(Data shown Opens)
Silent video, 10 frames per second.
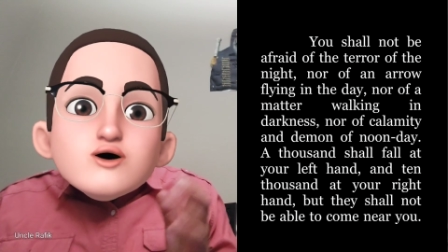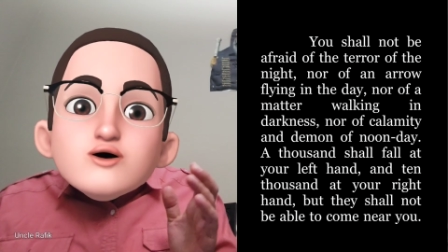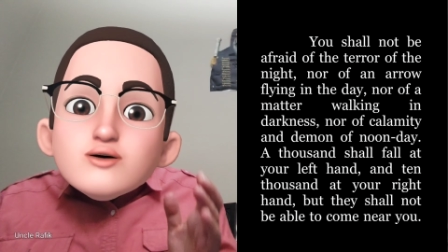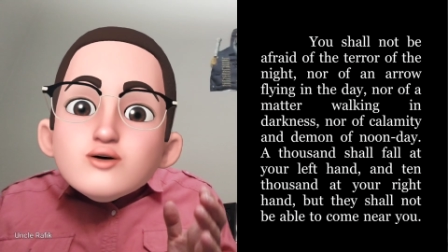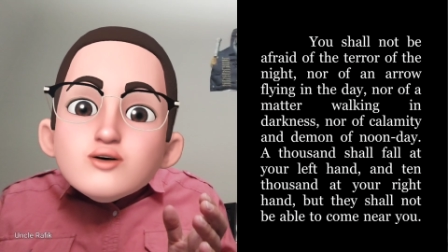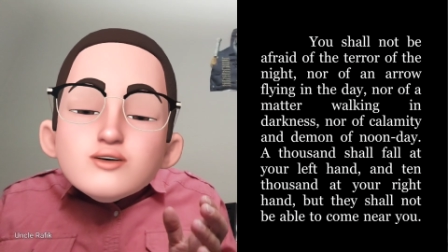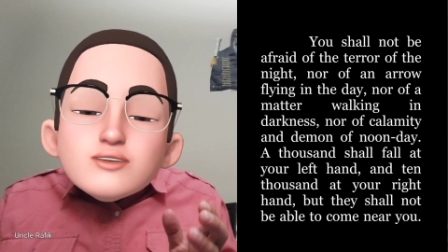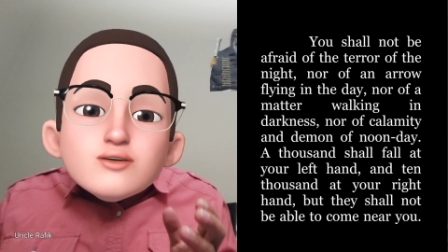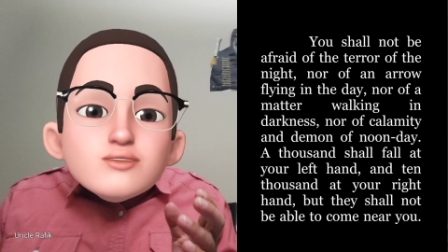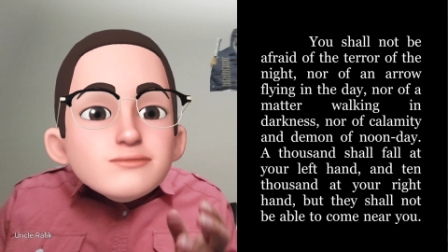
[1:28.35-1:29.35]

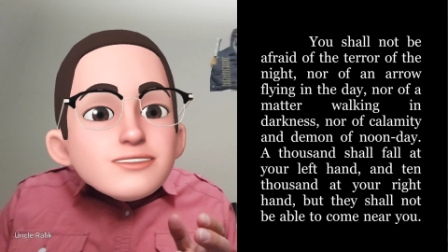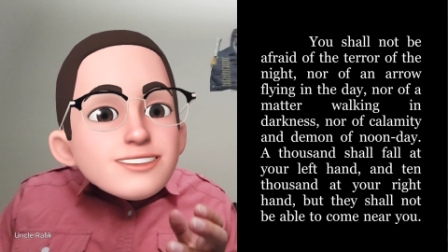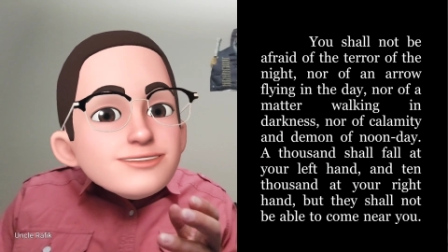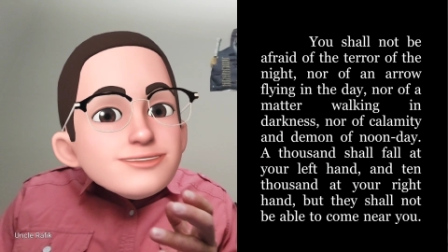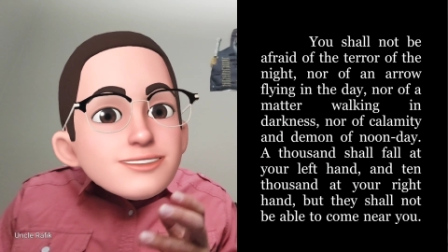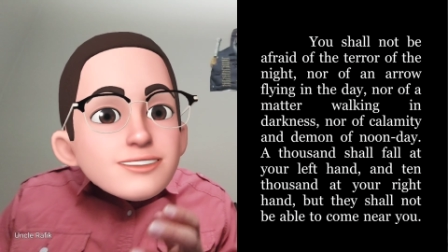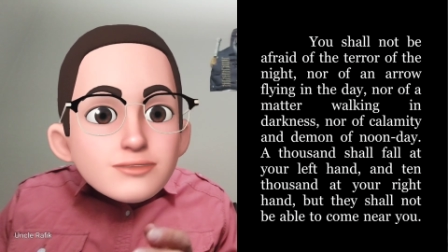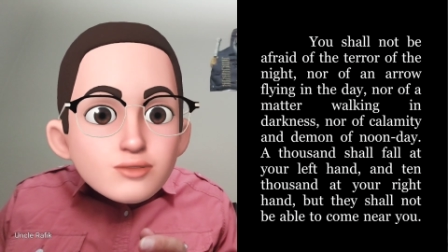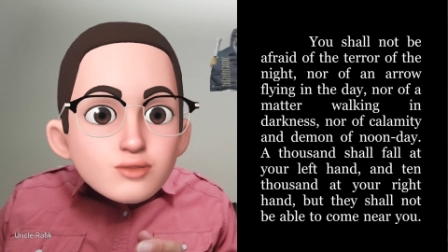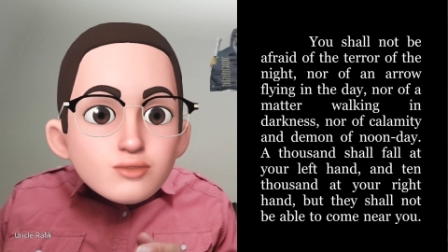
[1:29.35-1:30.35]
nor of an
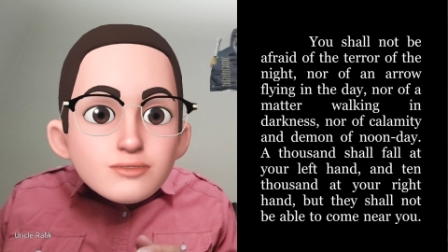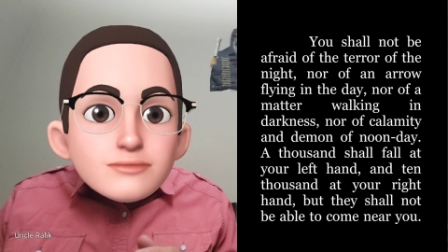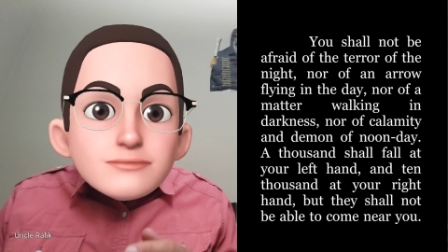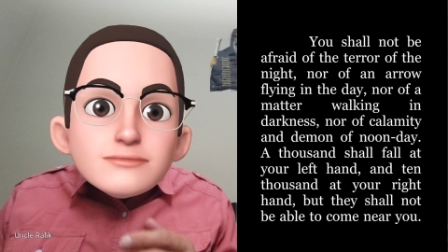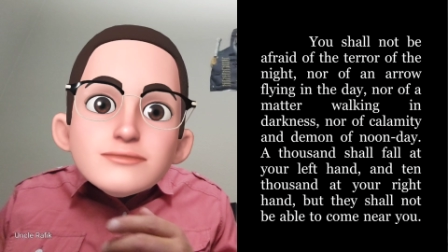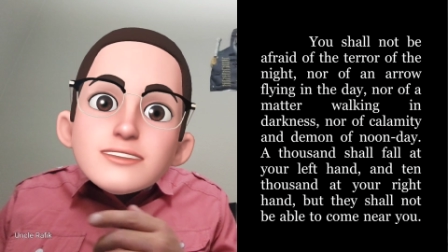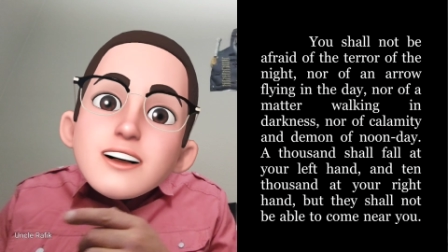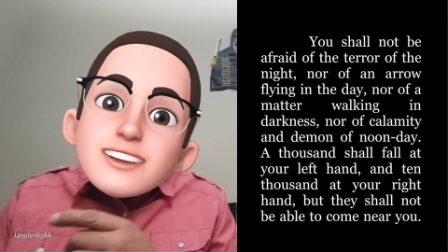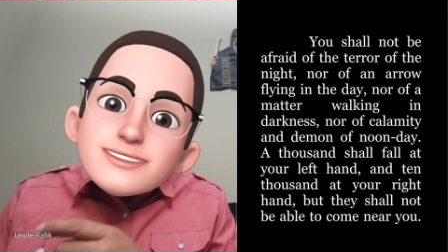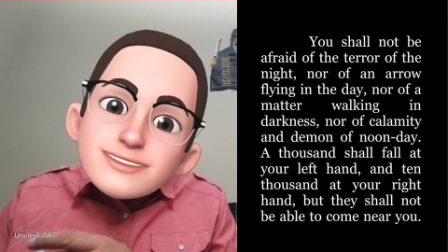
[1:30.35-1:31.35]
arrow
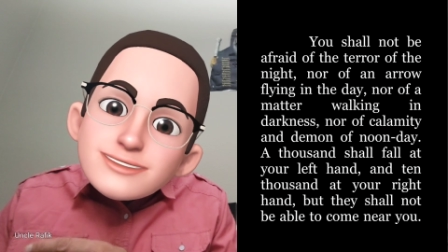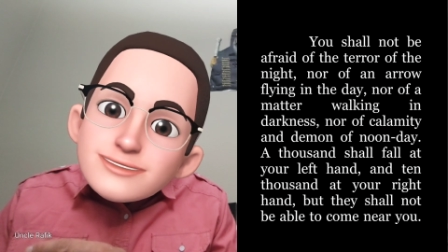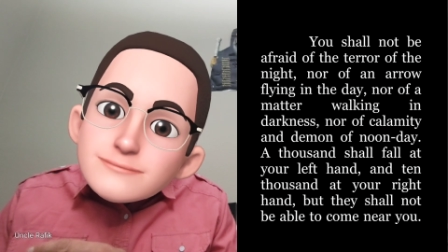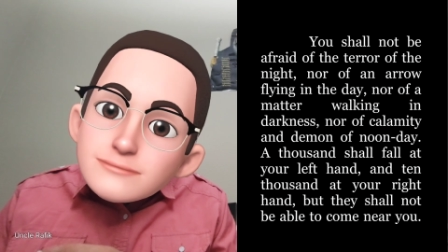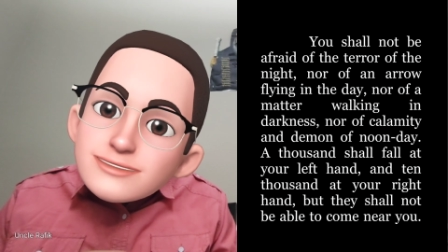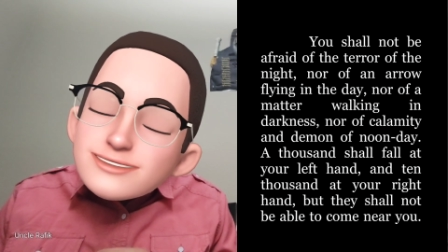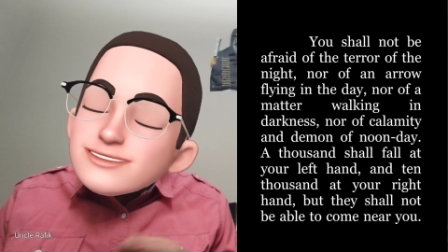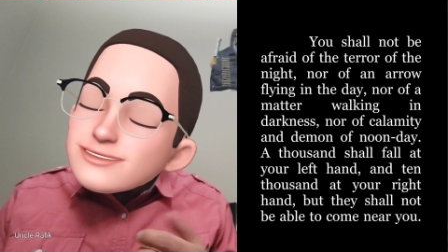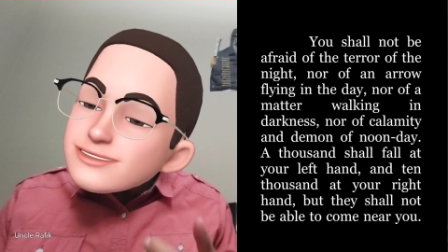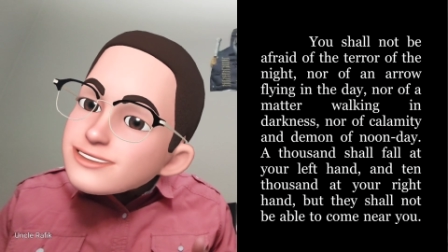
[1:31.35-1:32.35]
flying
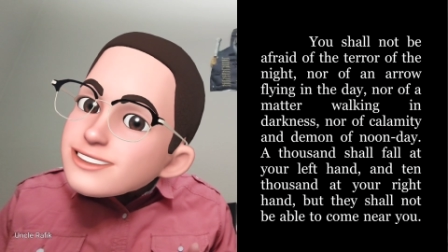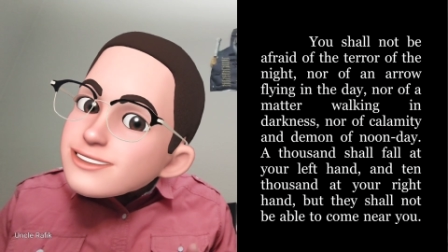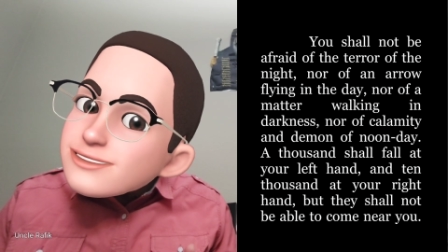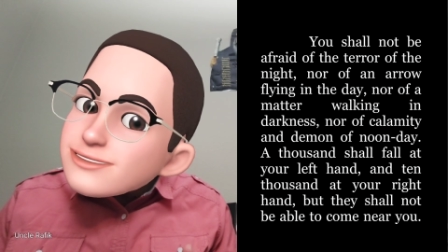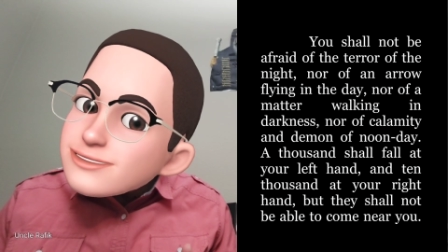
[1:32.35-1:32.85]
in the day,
(Data shown Closes)
Task instructions.
Restate all of the data word for word and include no pictures.

Result.
Silent video, 10 frames per second.
[1:28.35-1:29.35]

[1:29.35-1:30.35]
nor of an
[1:30.35-1:31.35]
arrow
[1:31.35-1:32.35]
flying
[1:32.35-1:32.85]
in the day,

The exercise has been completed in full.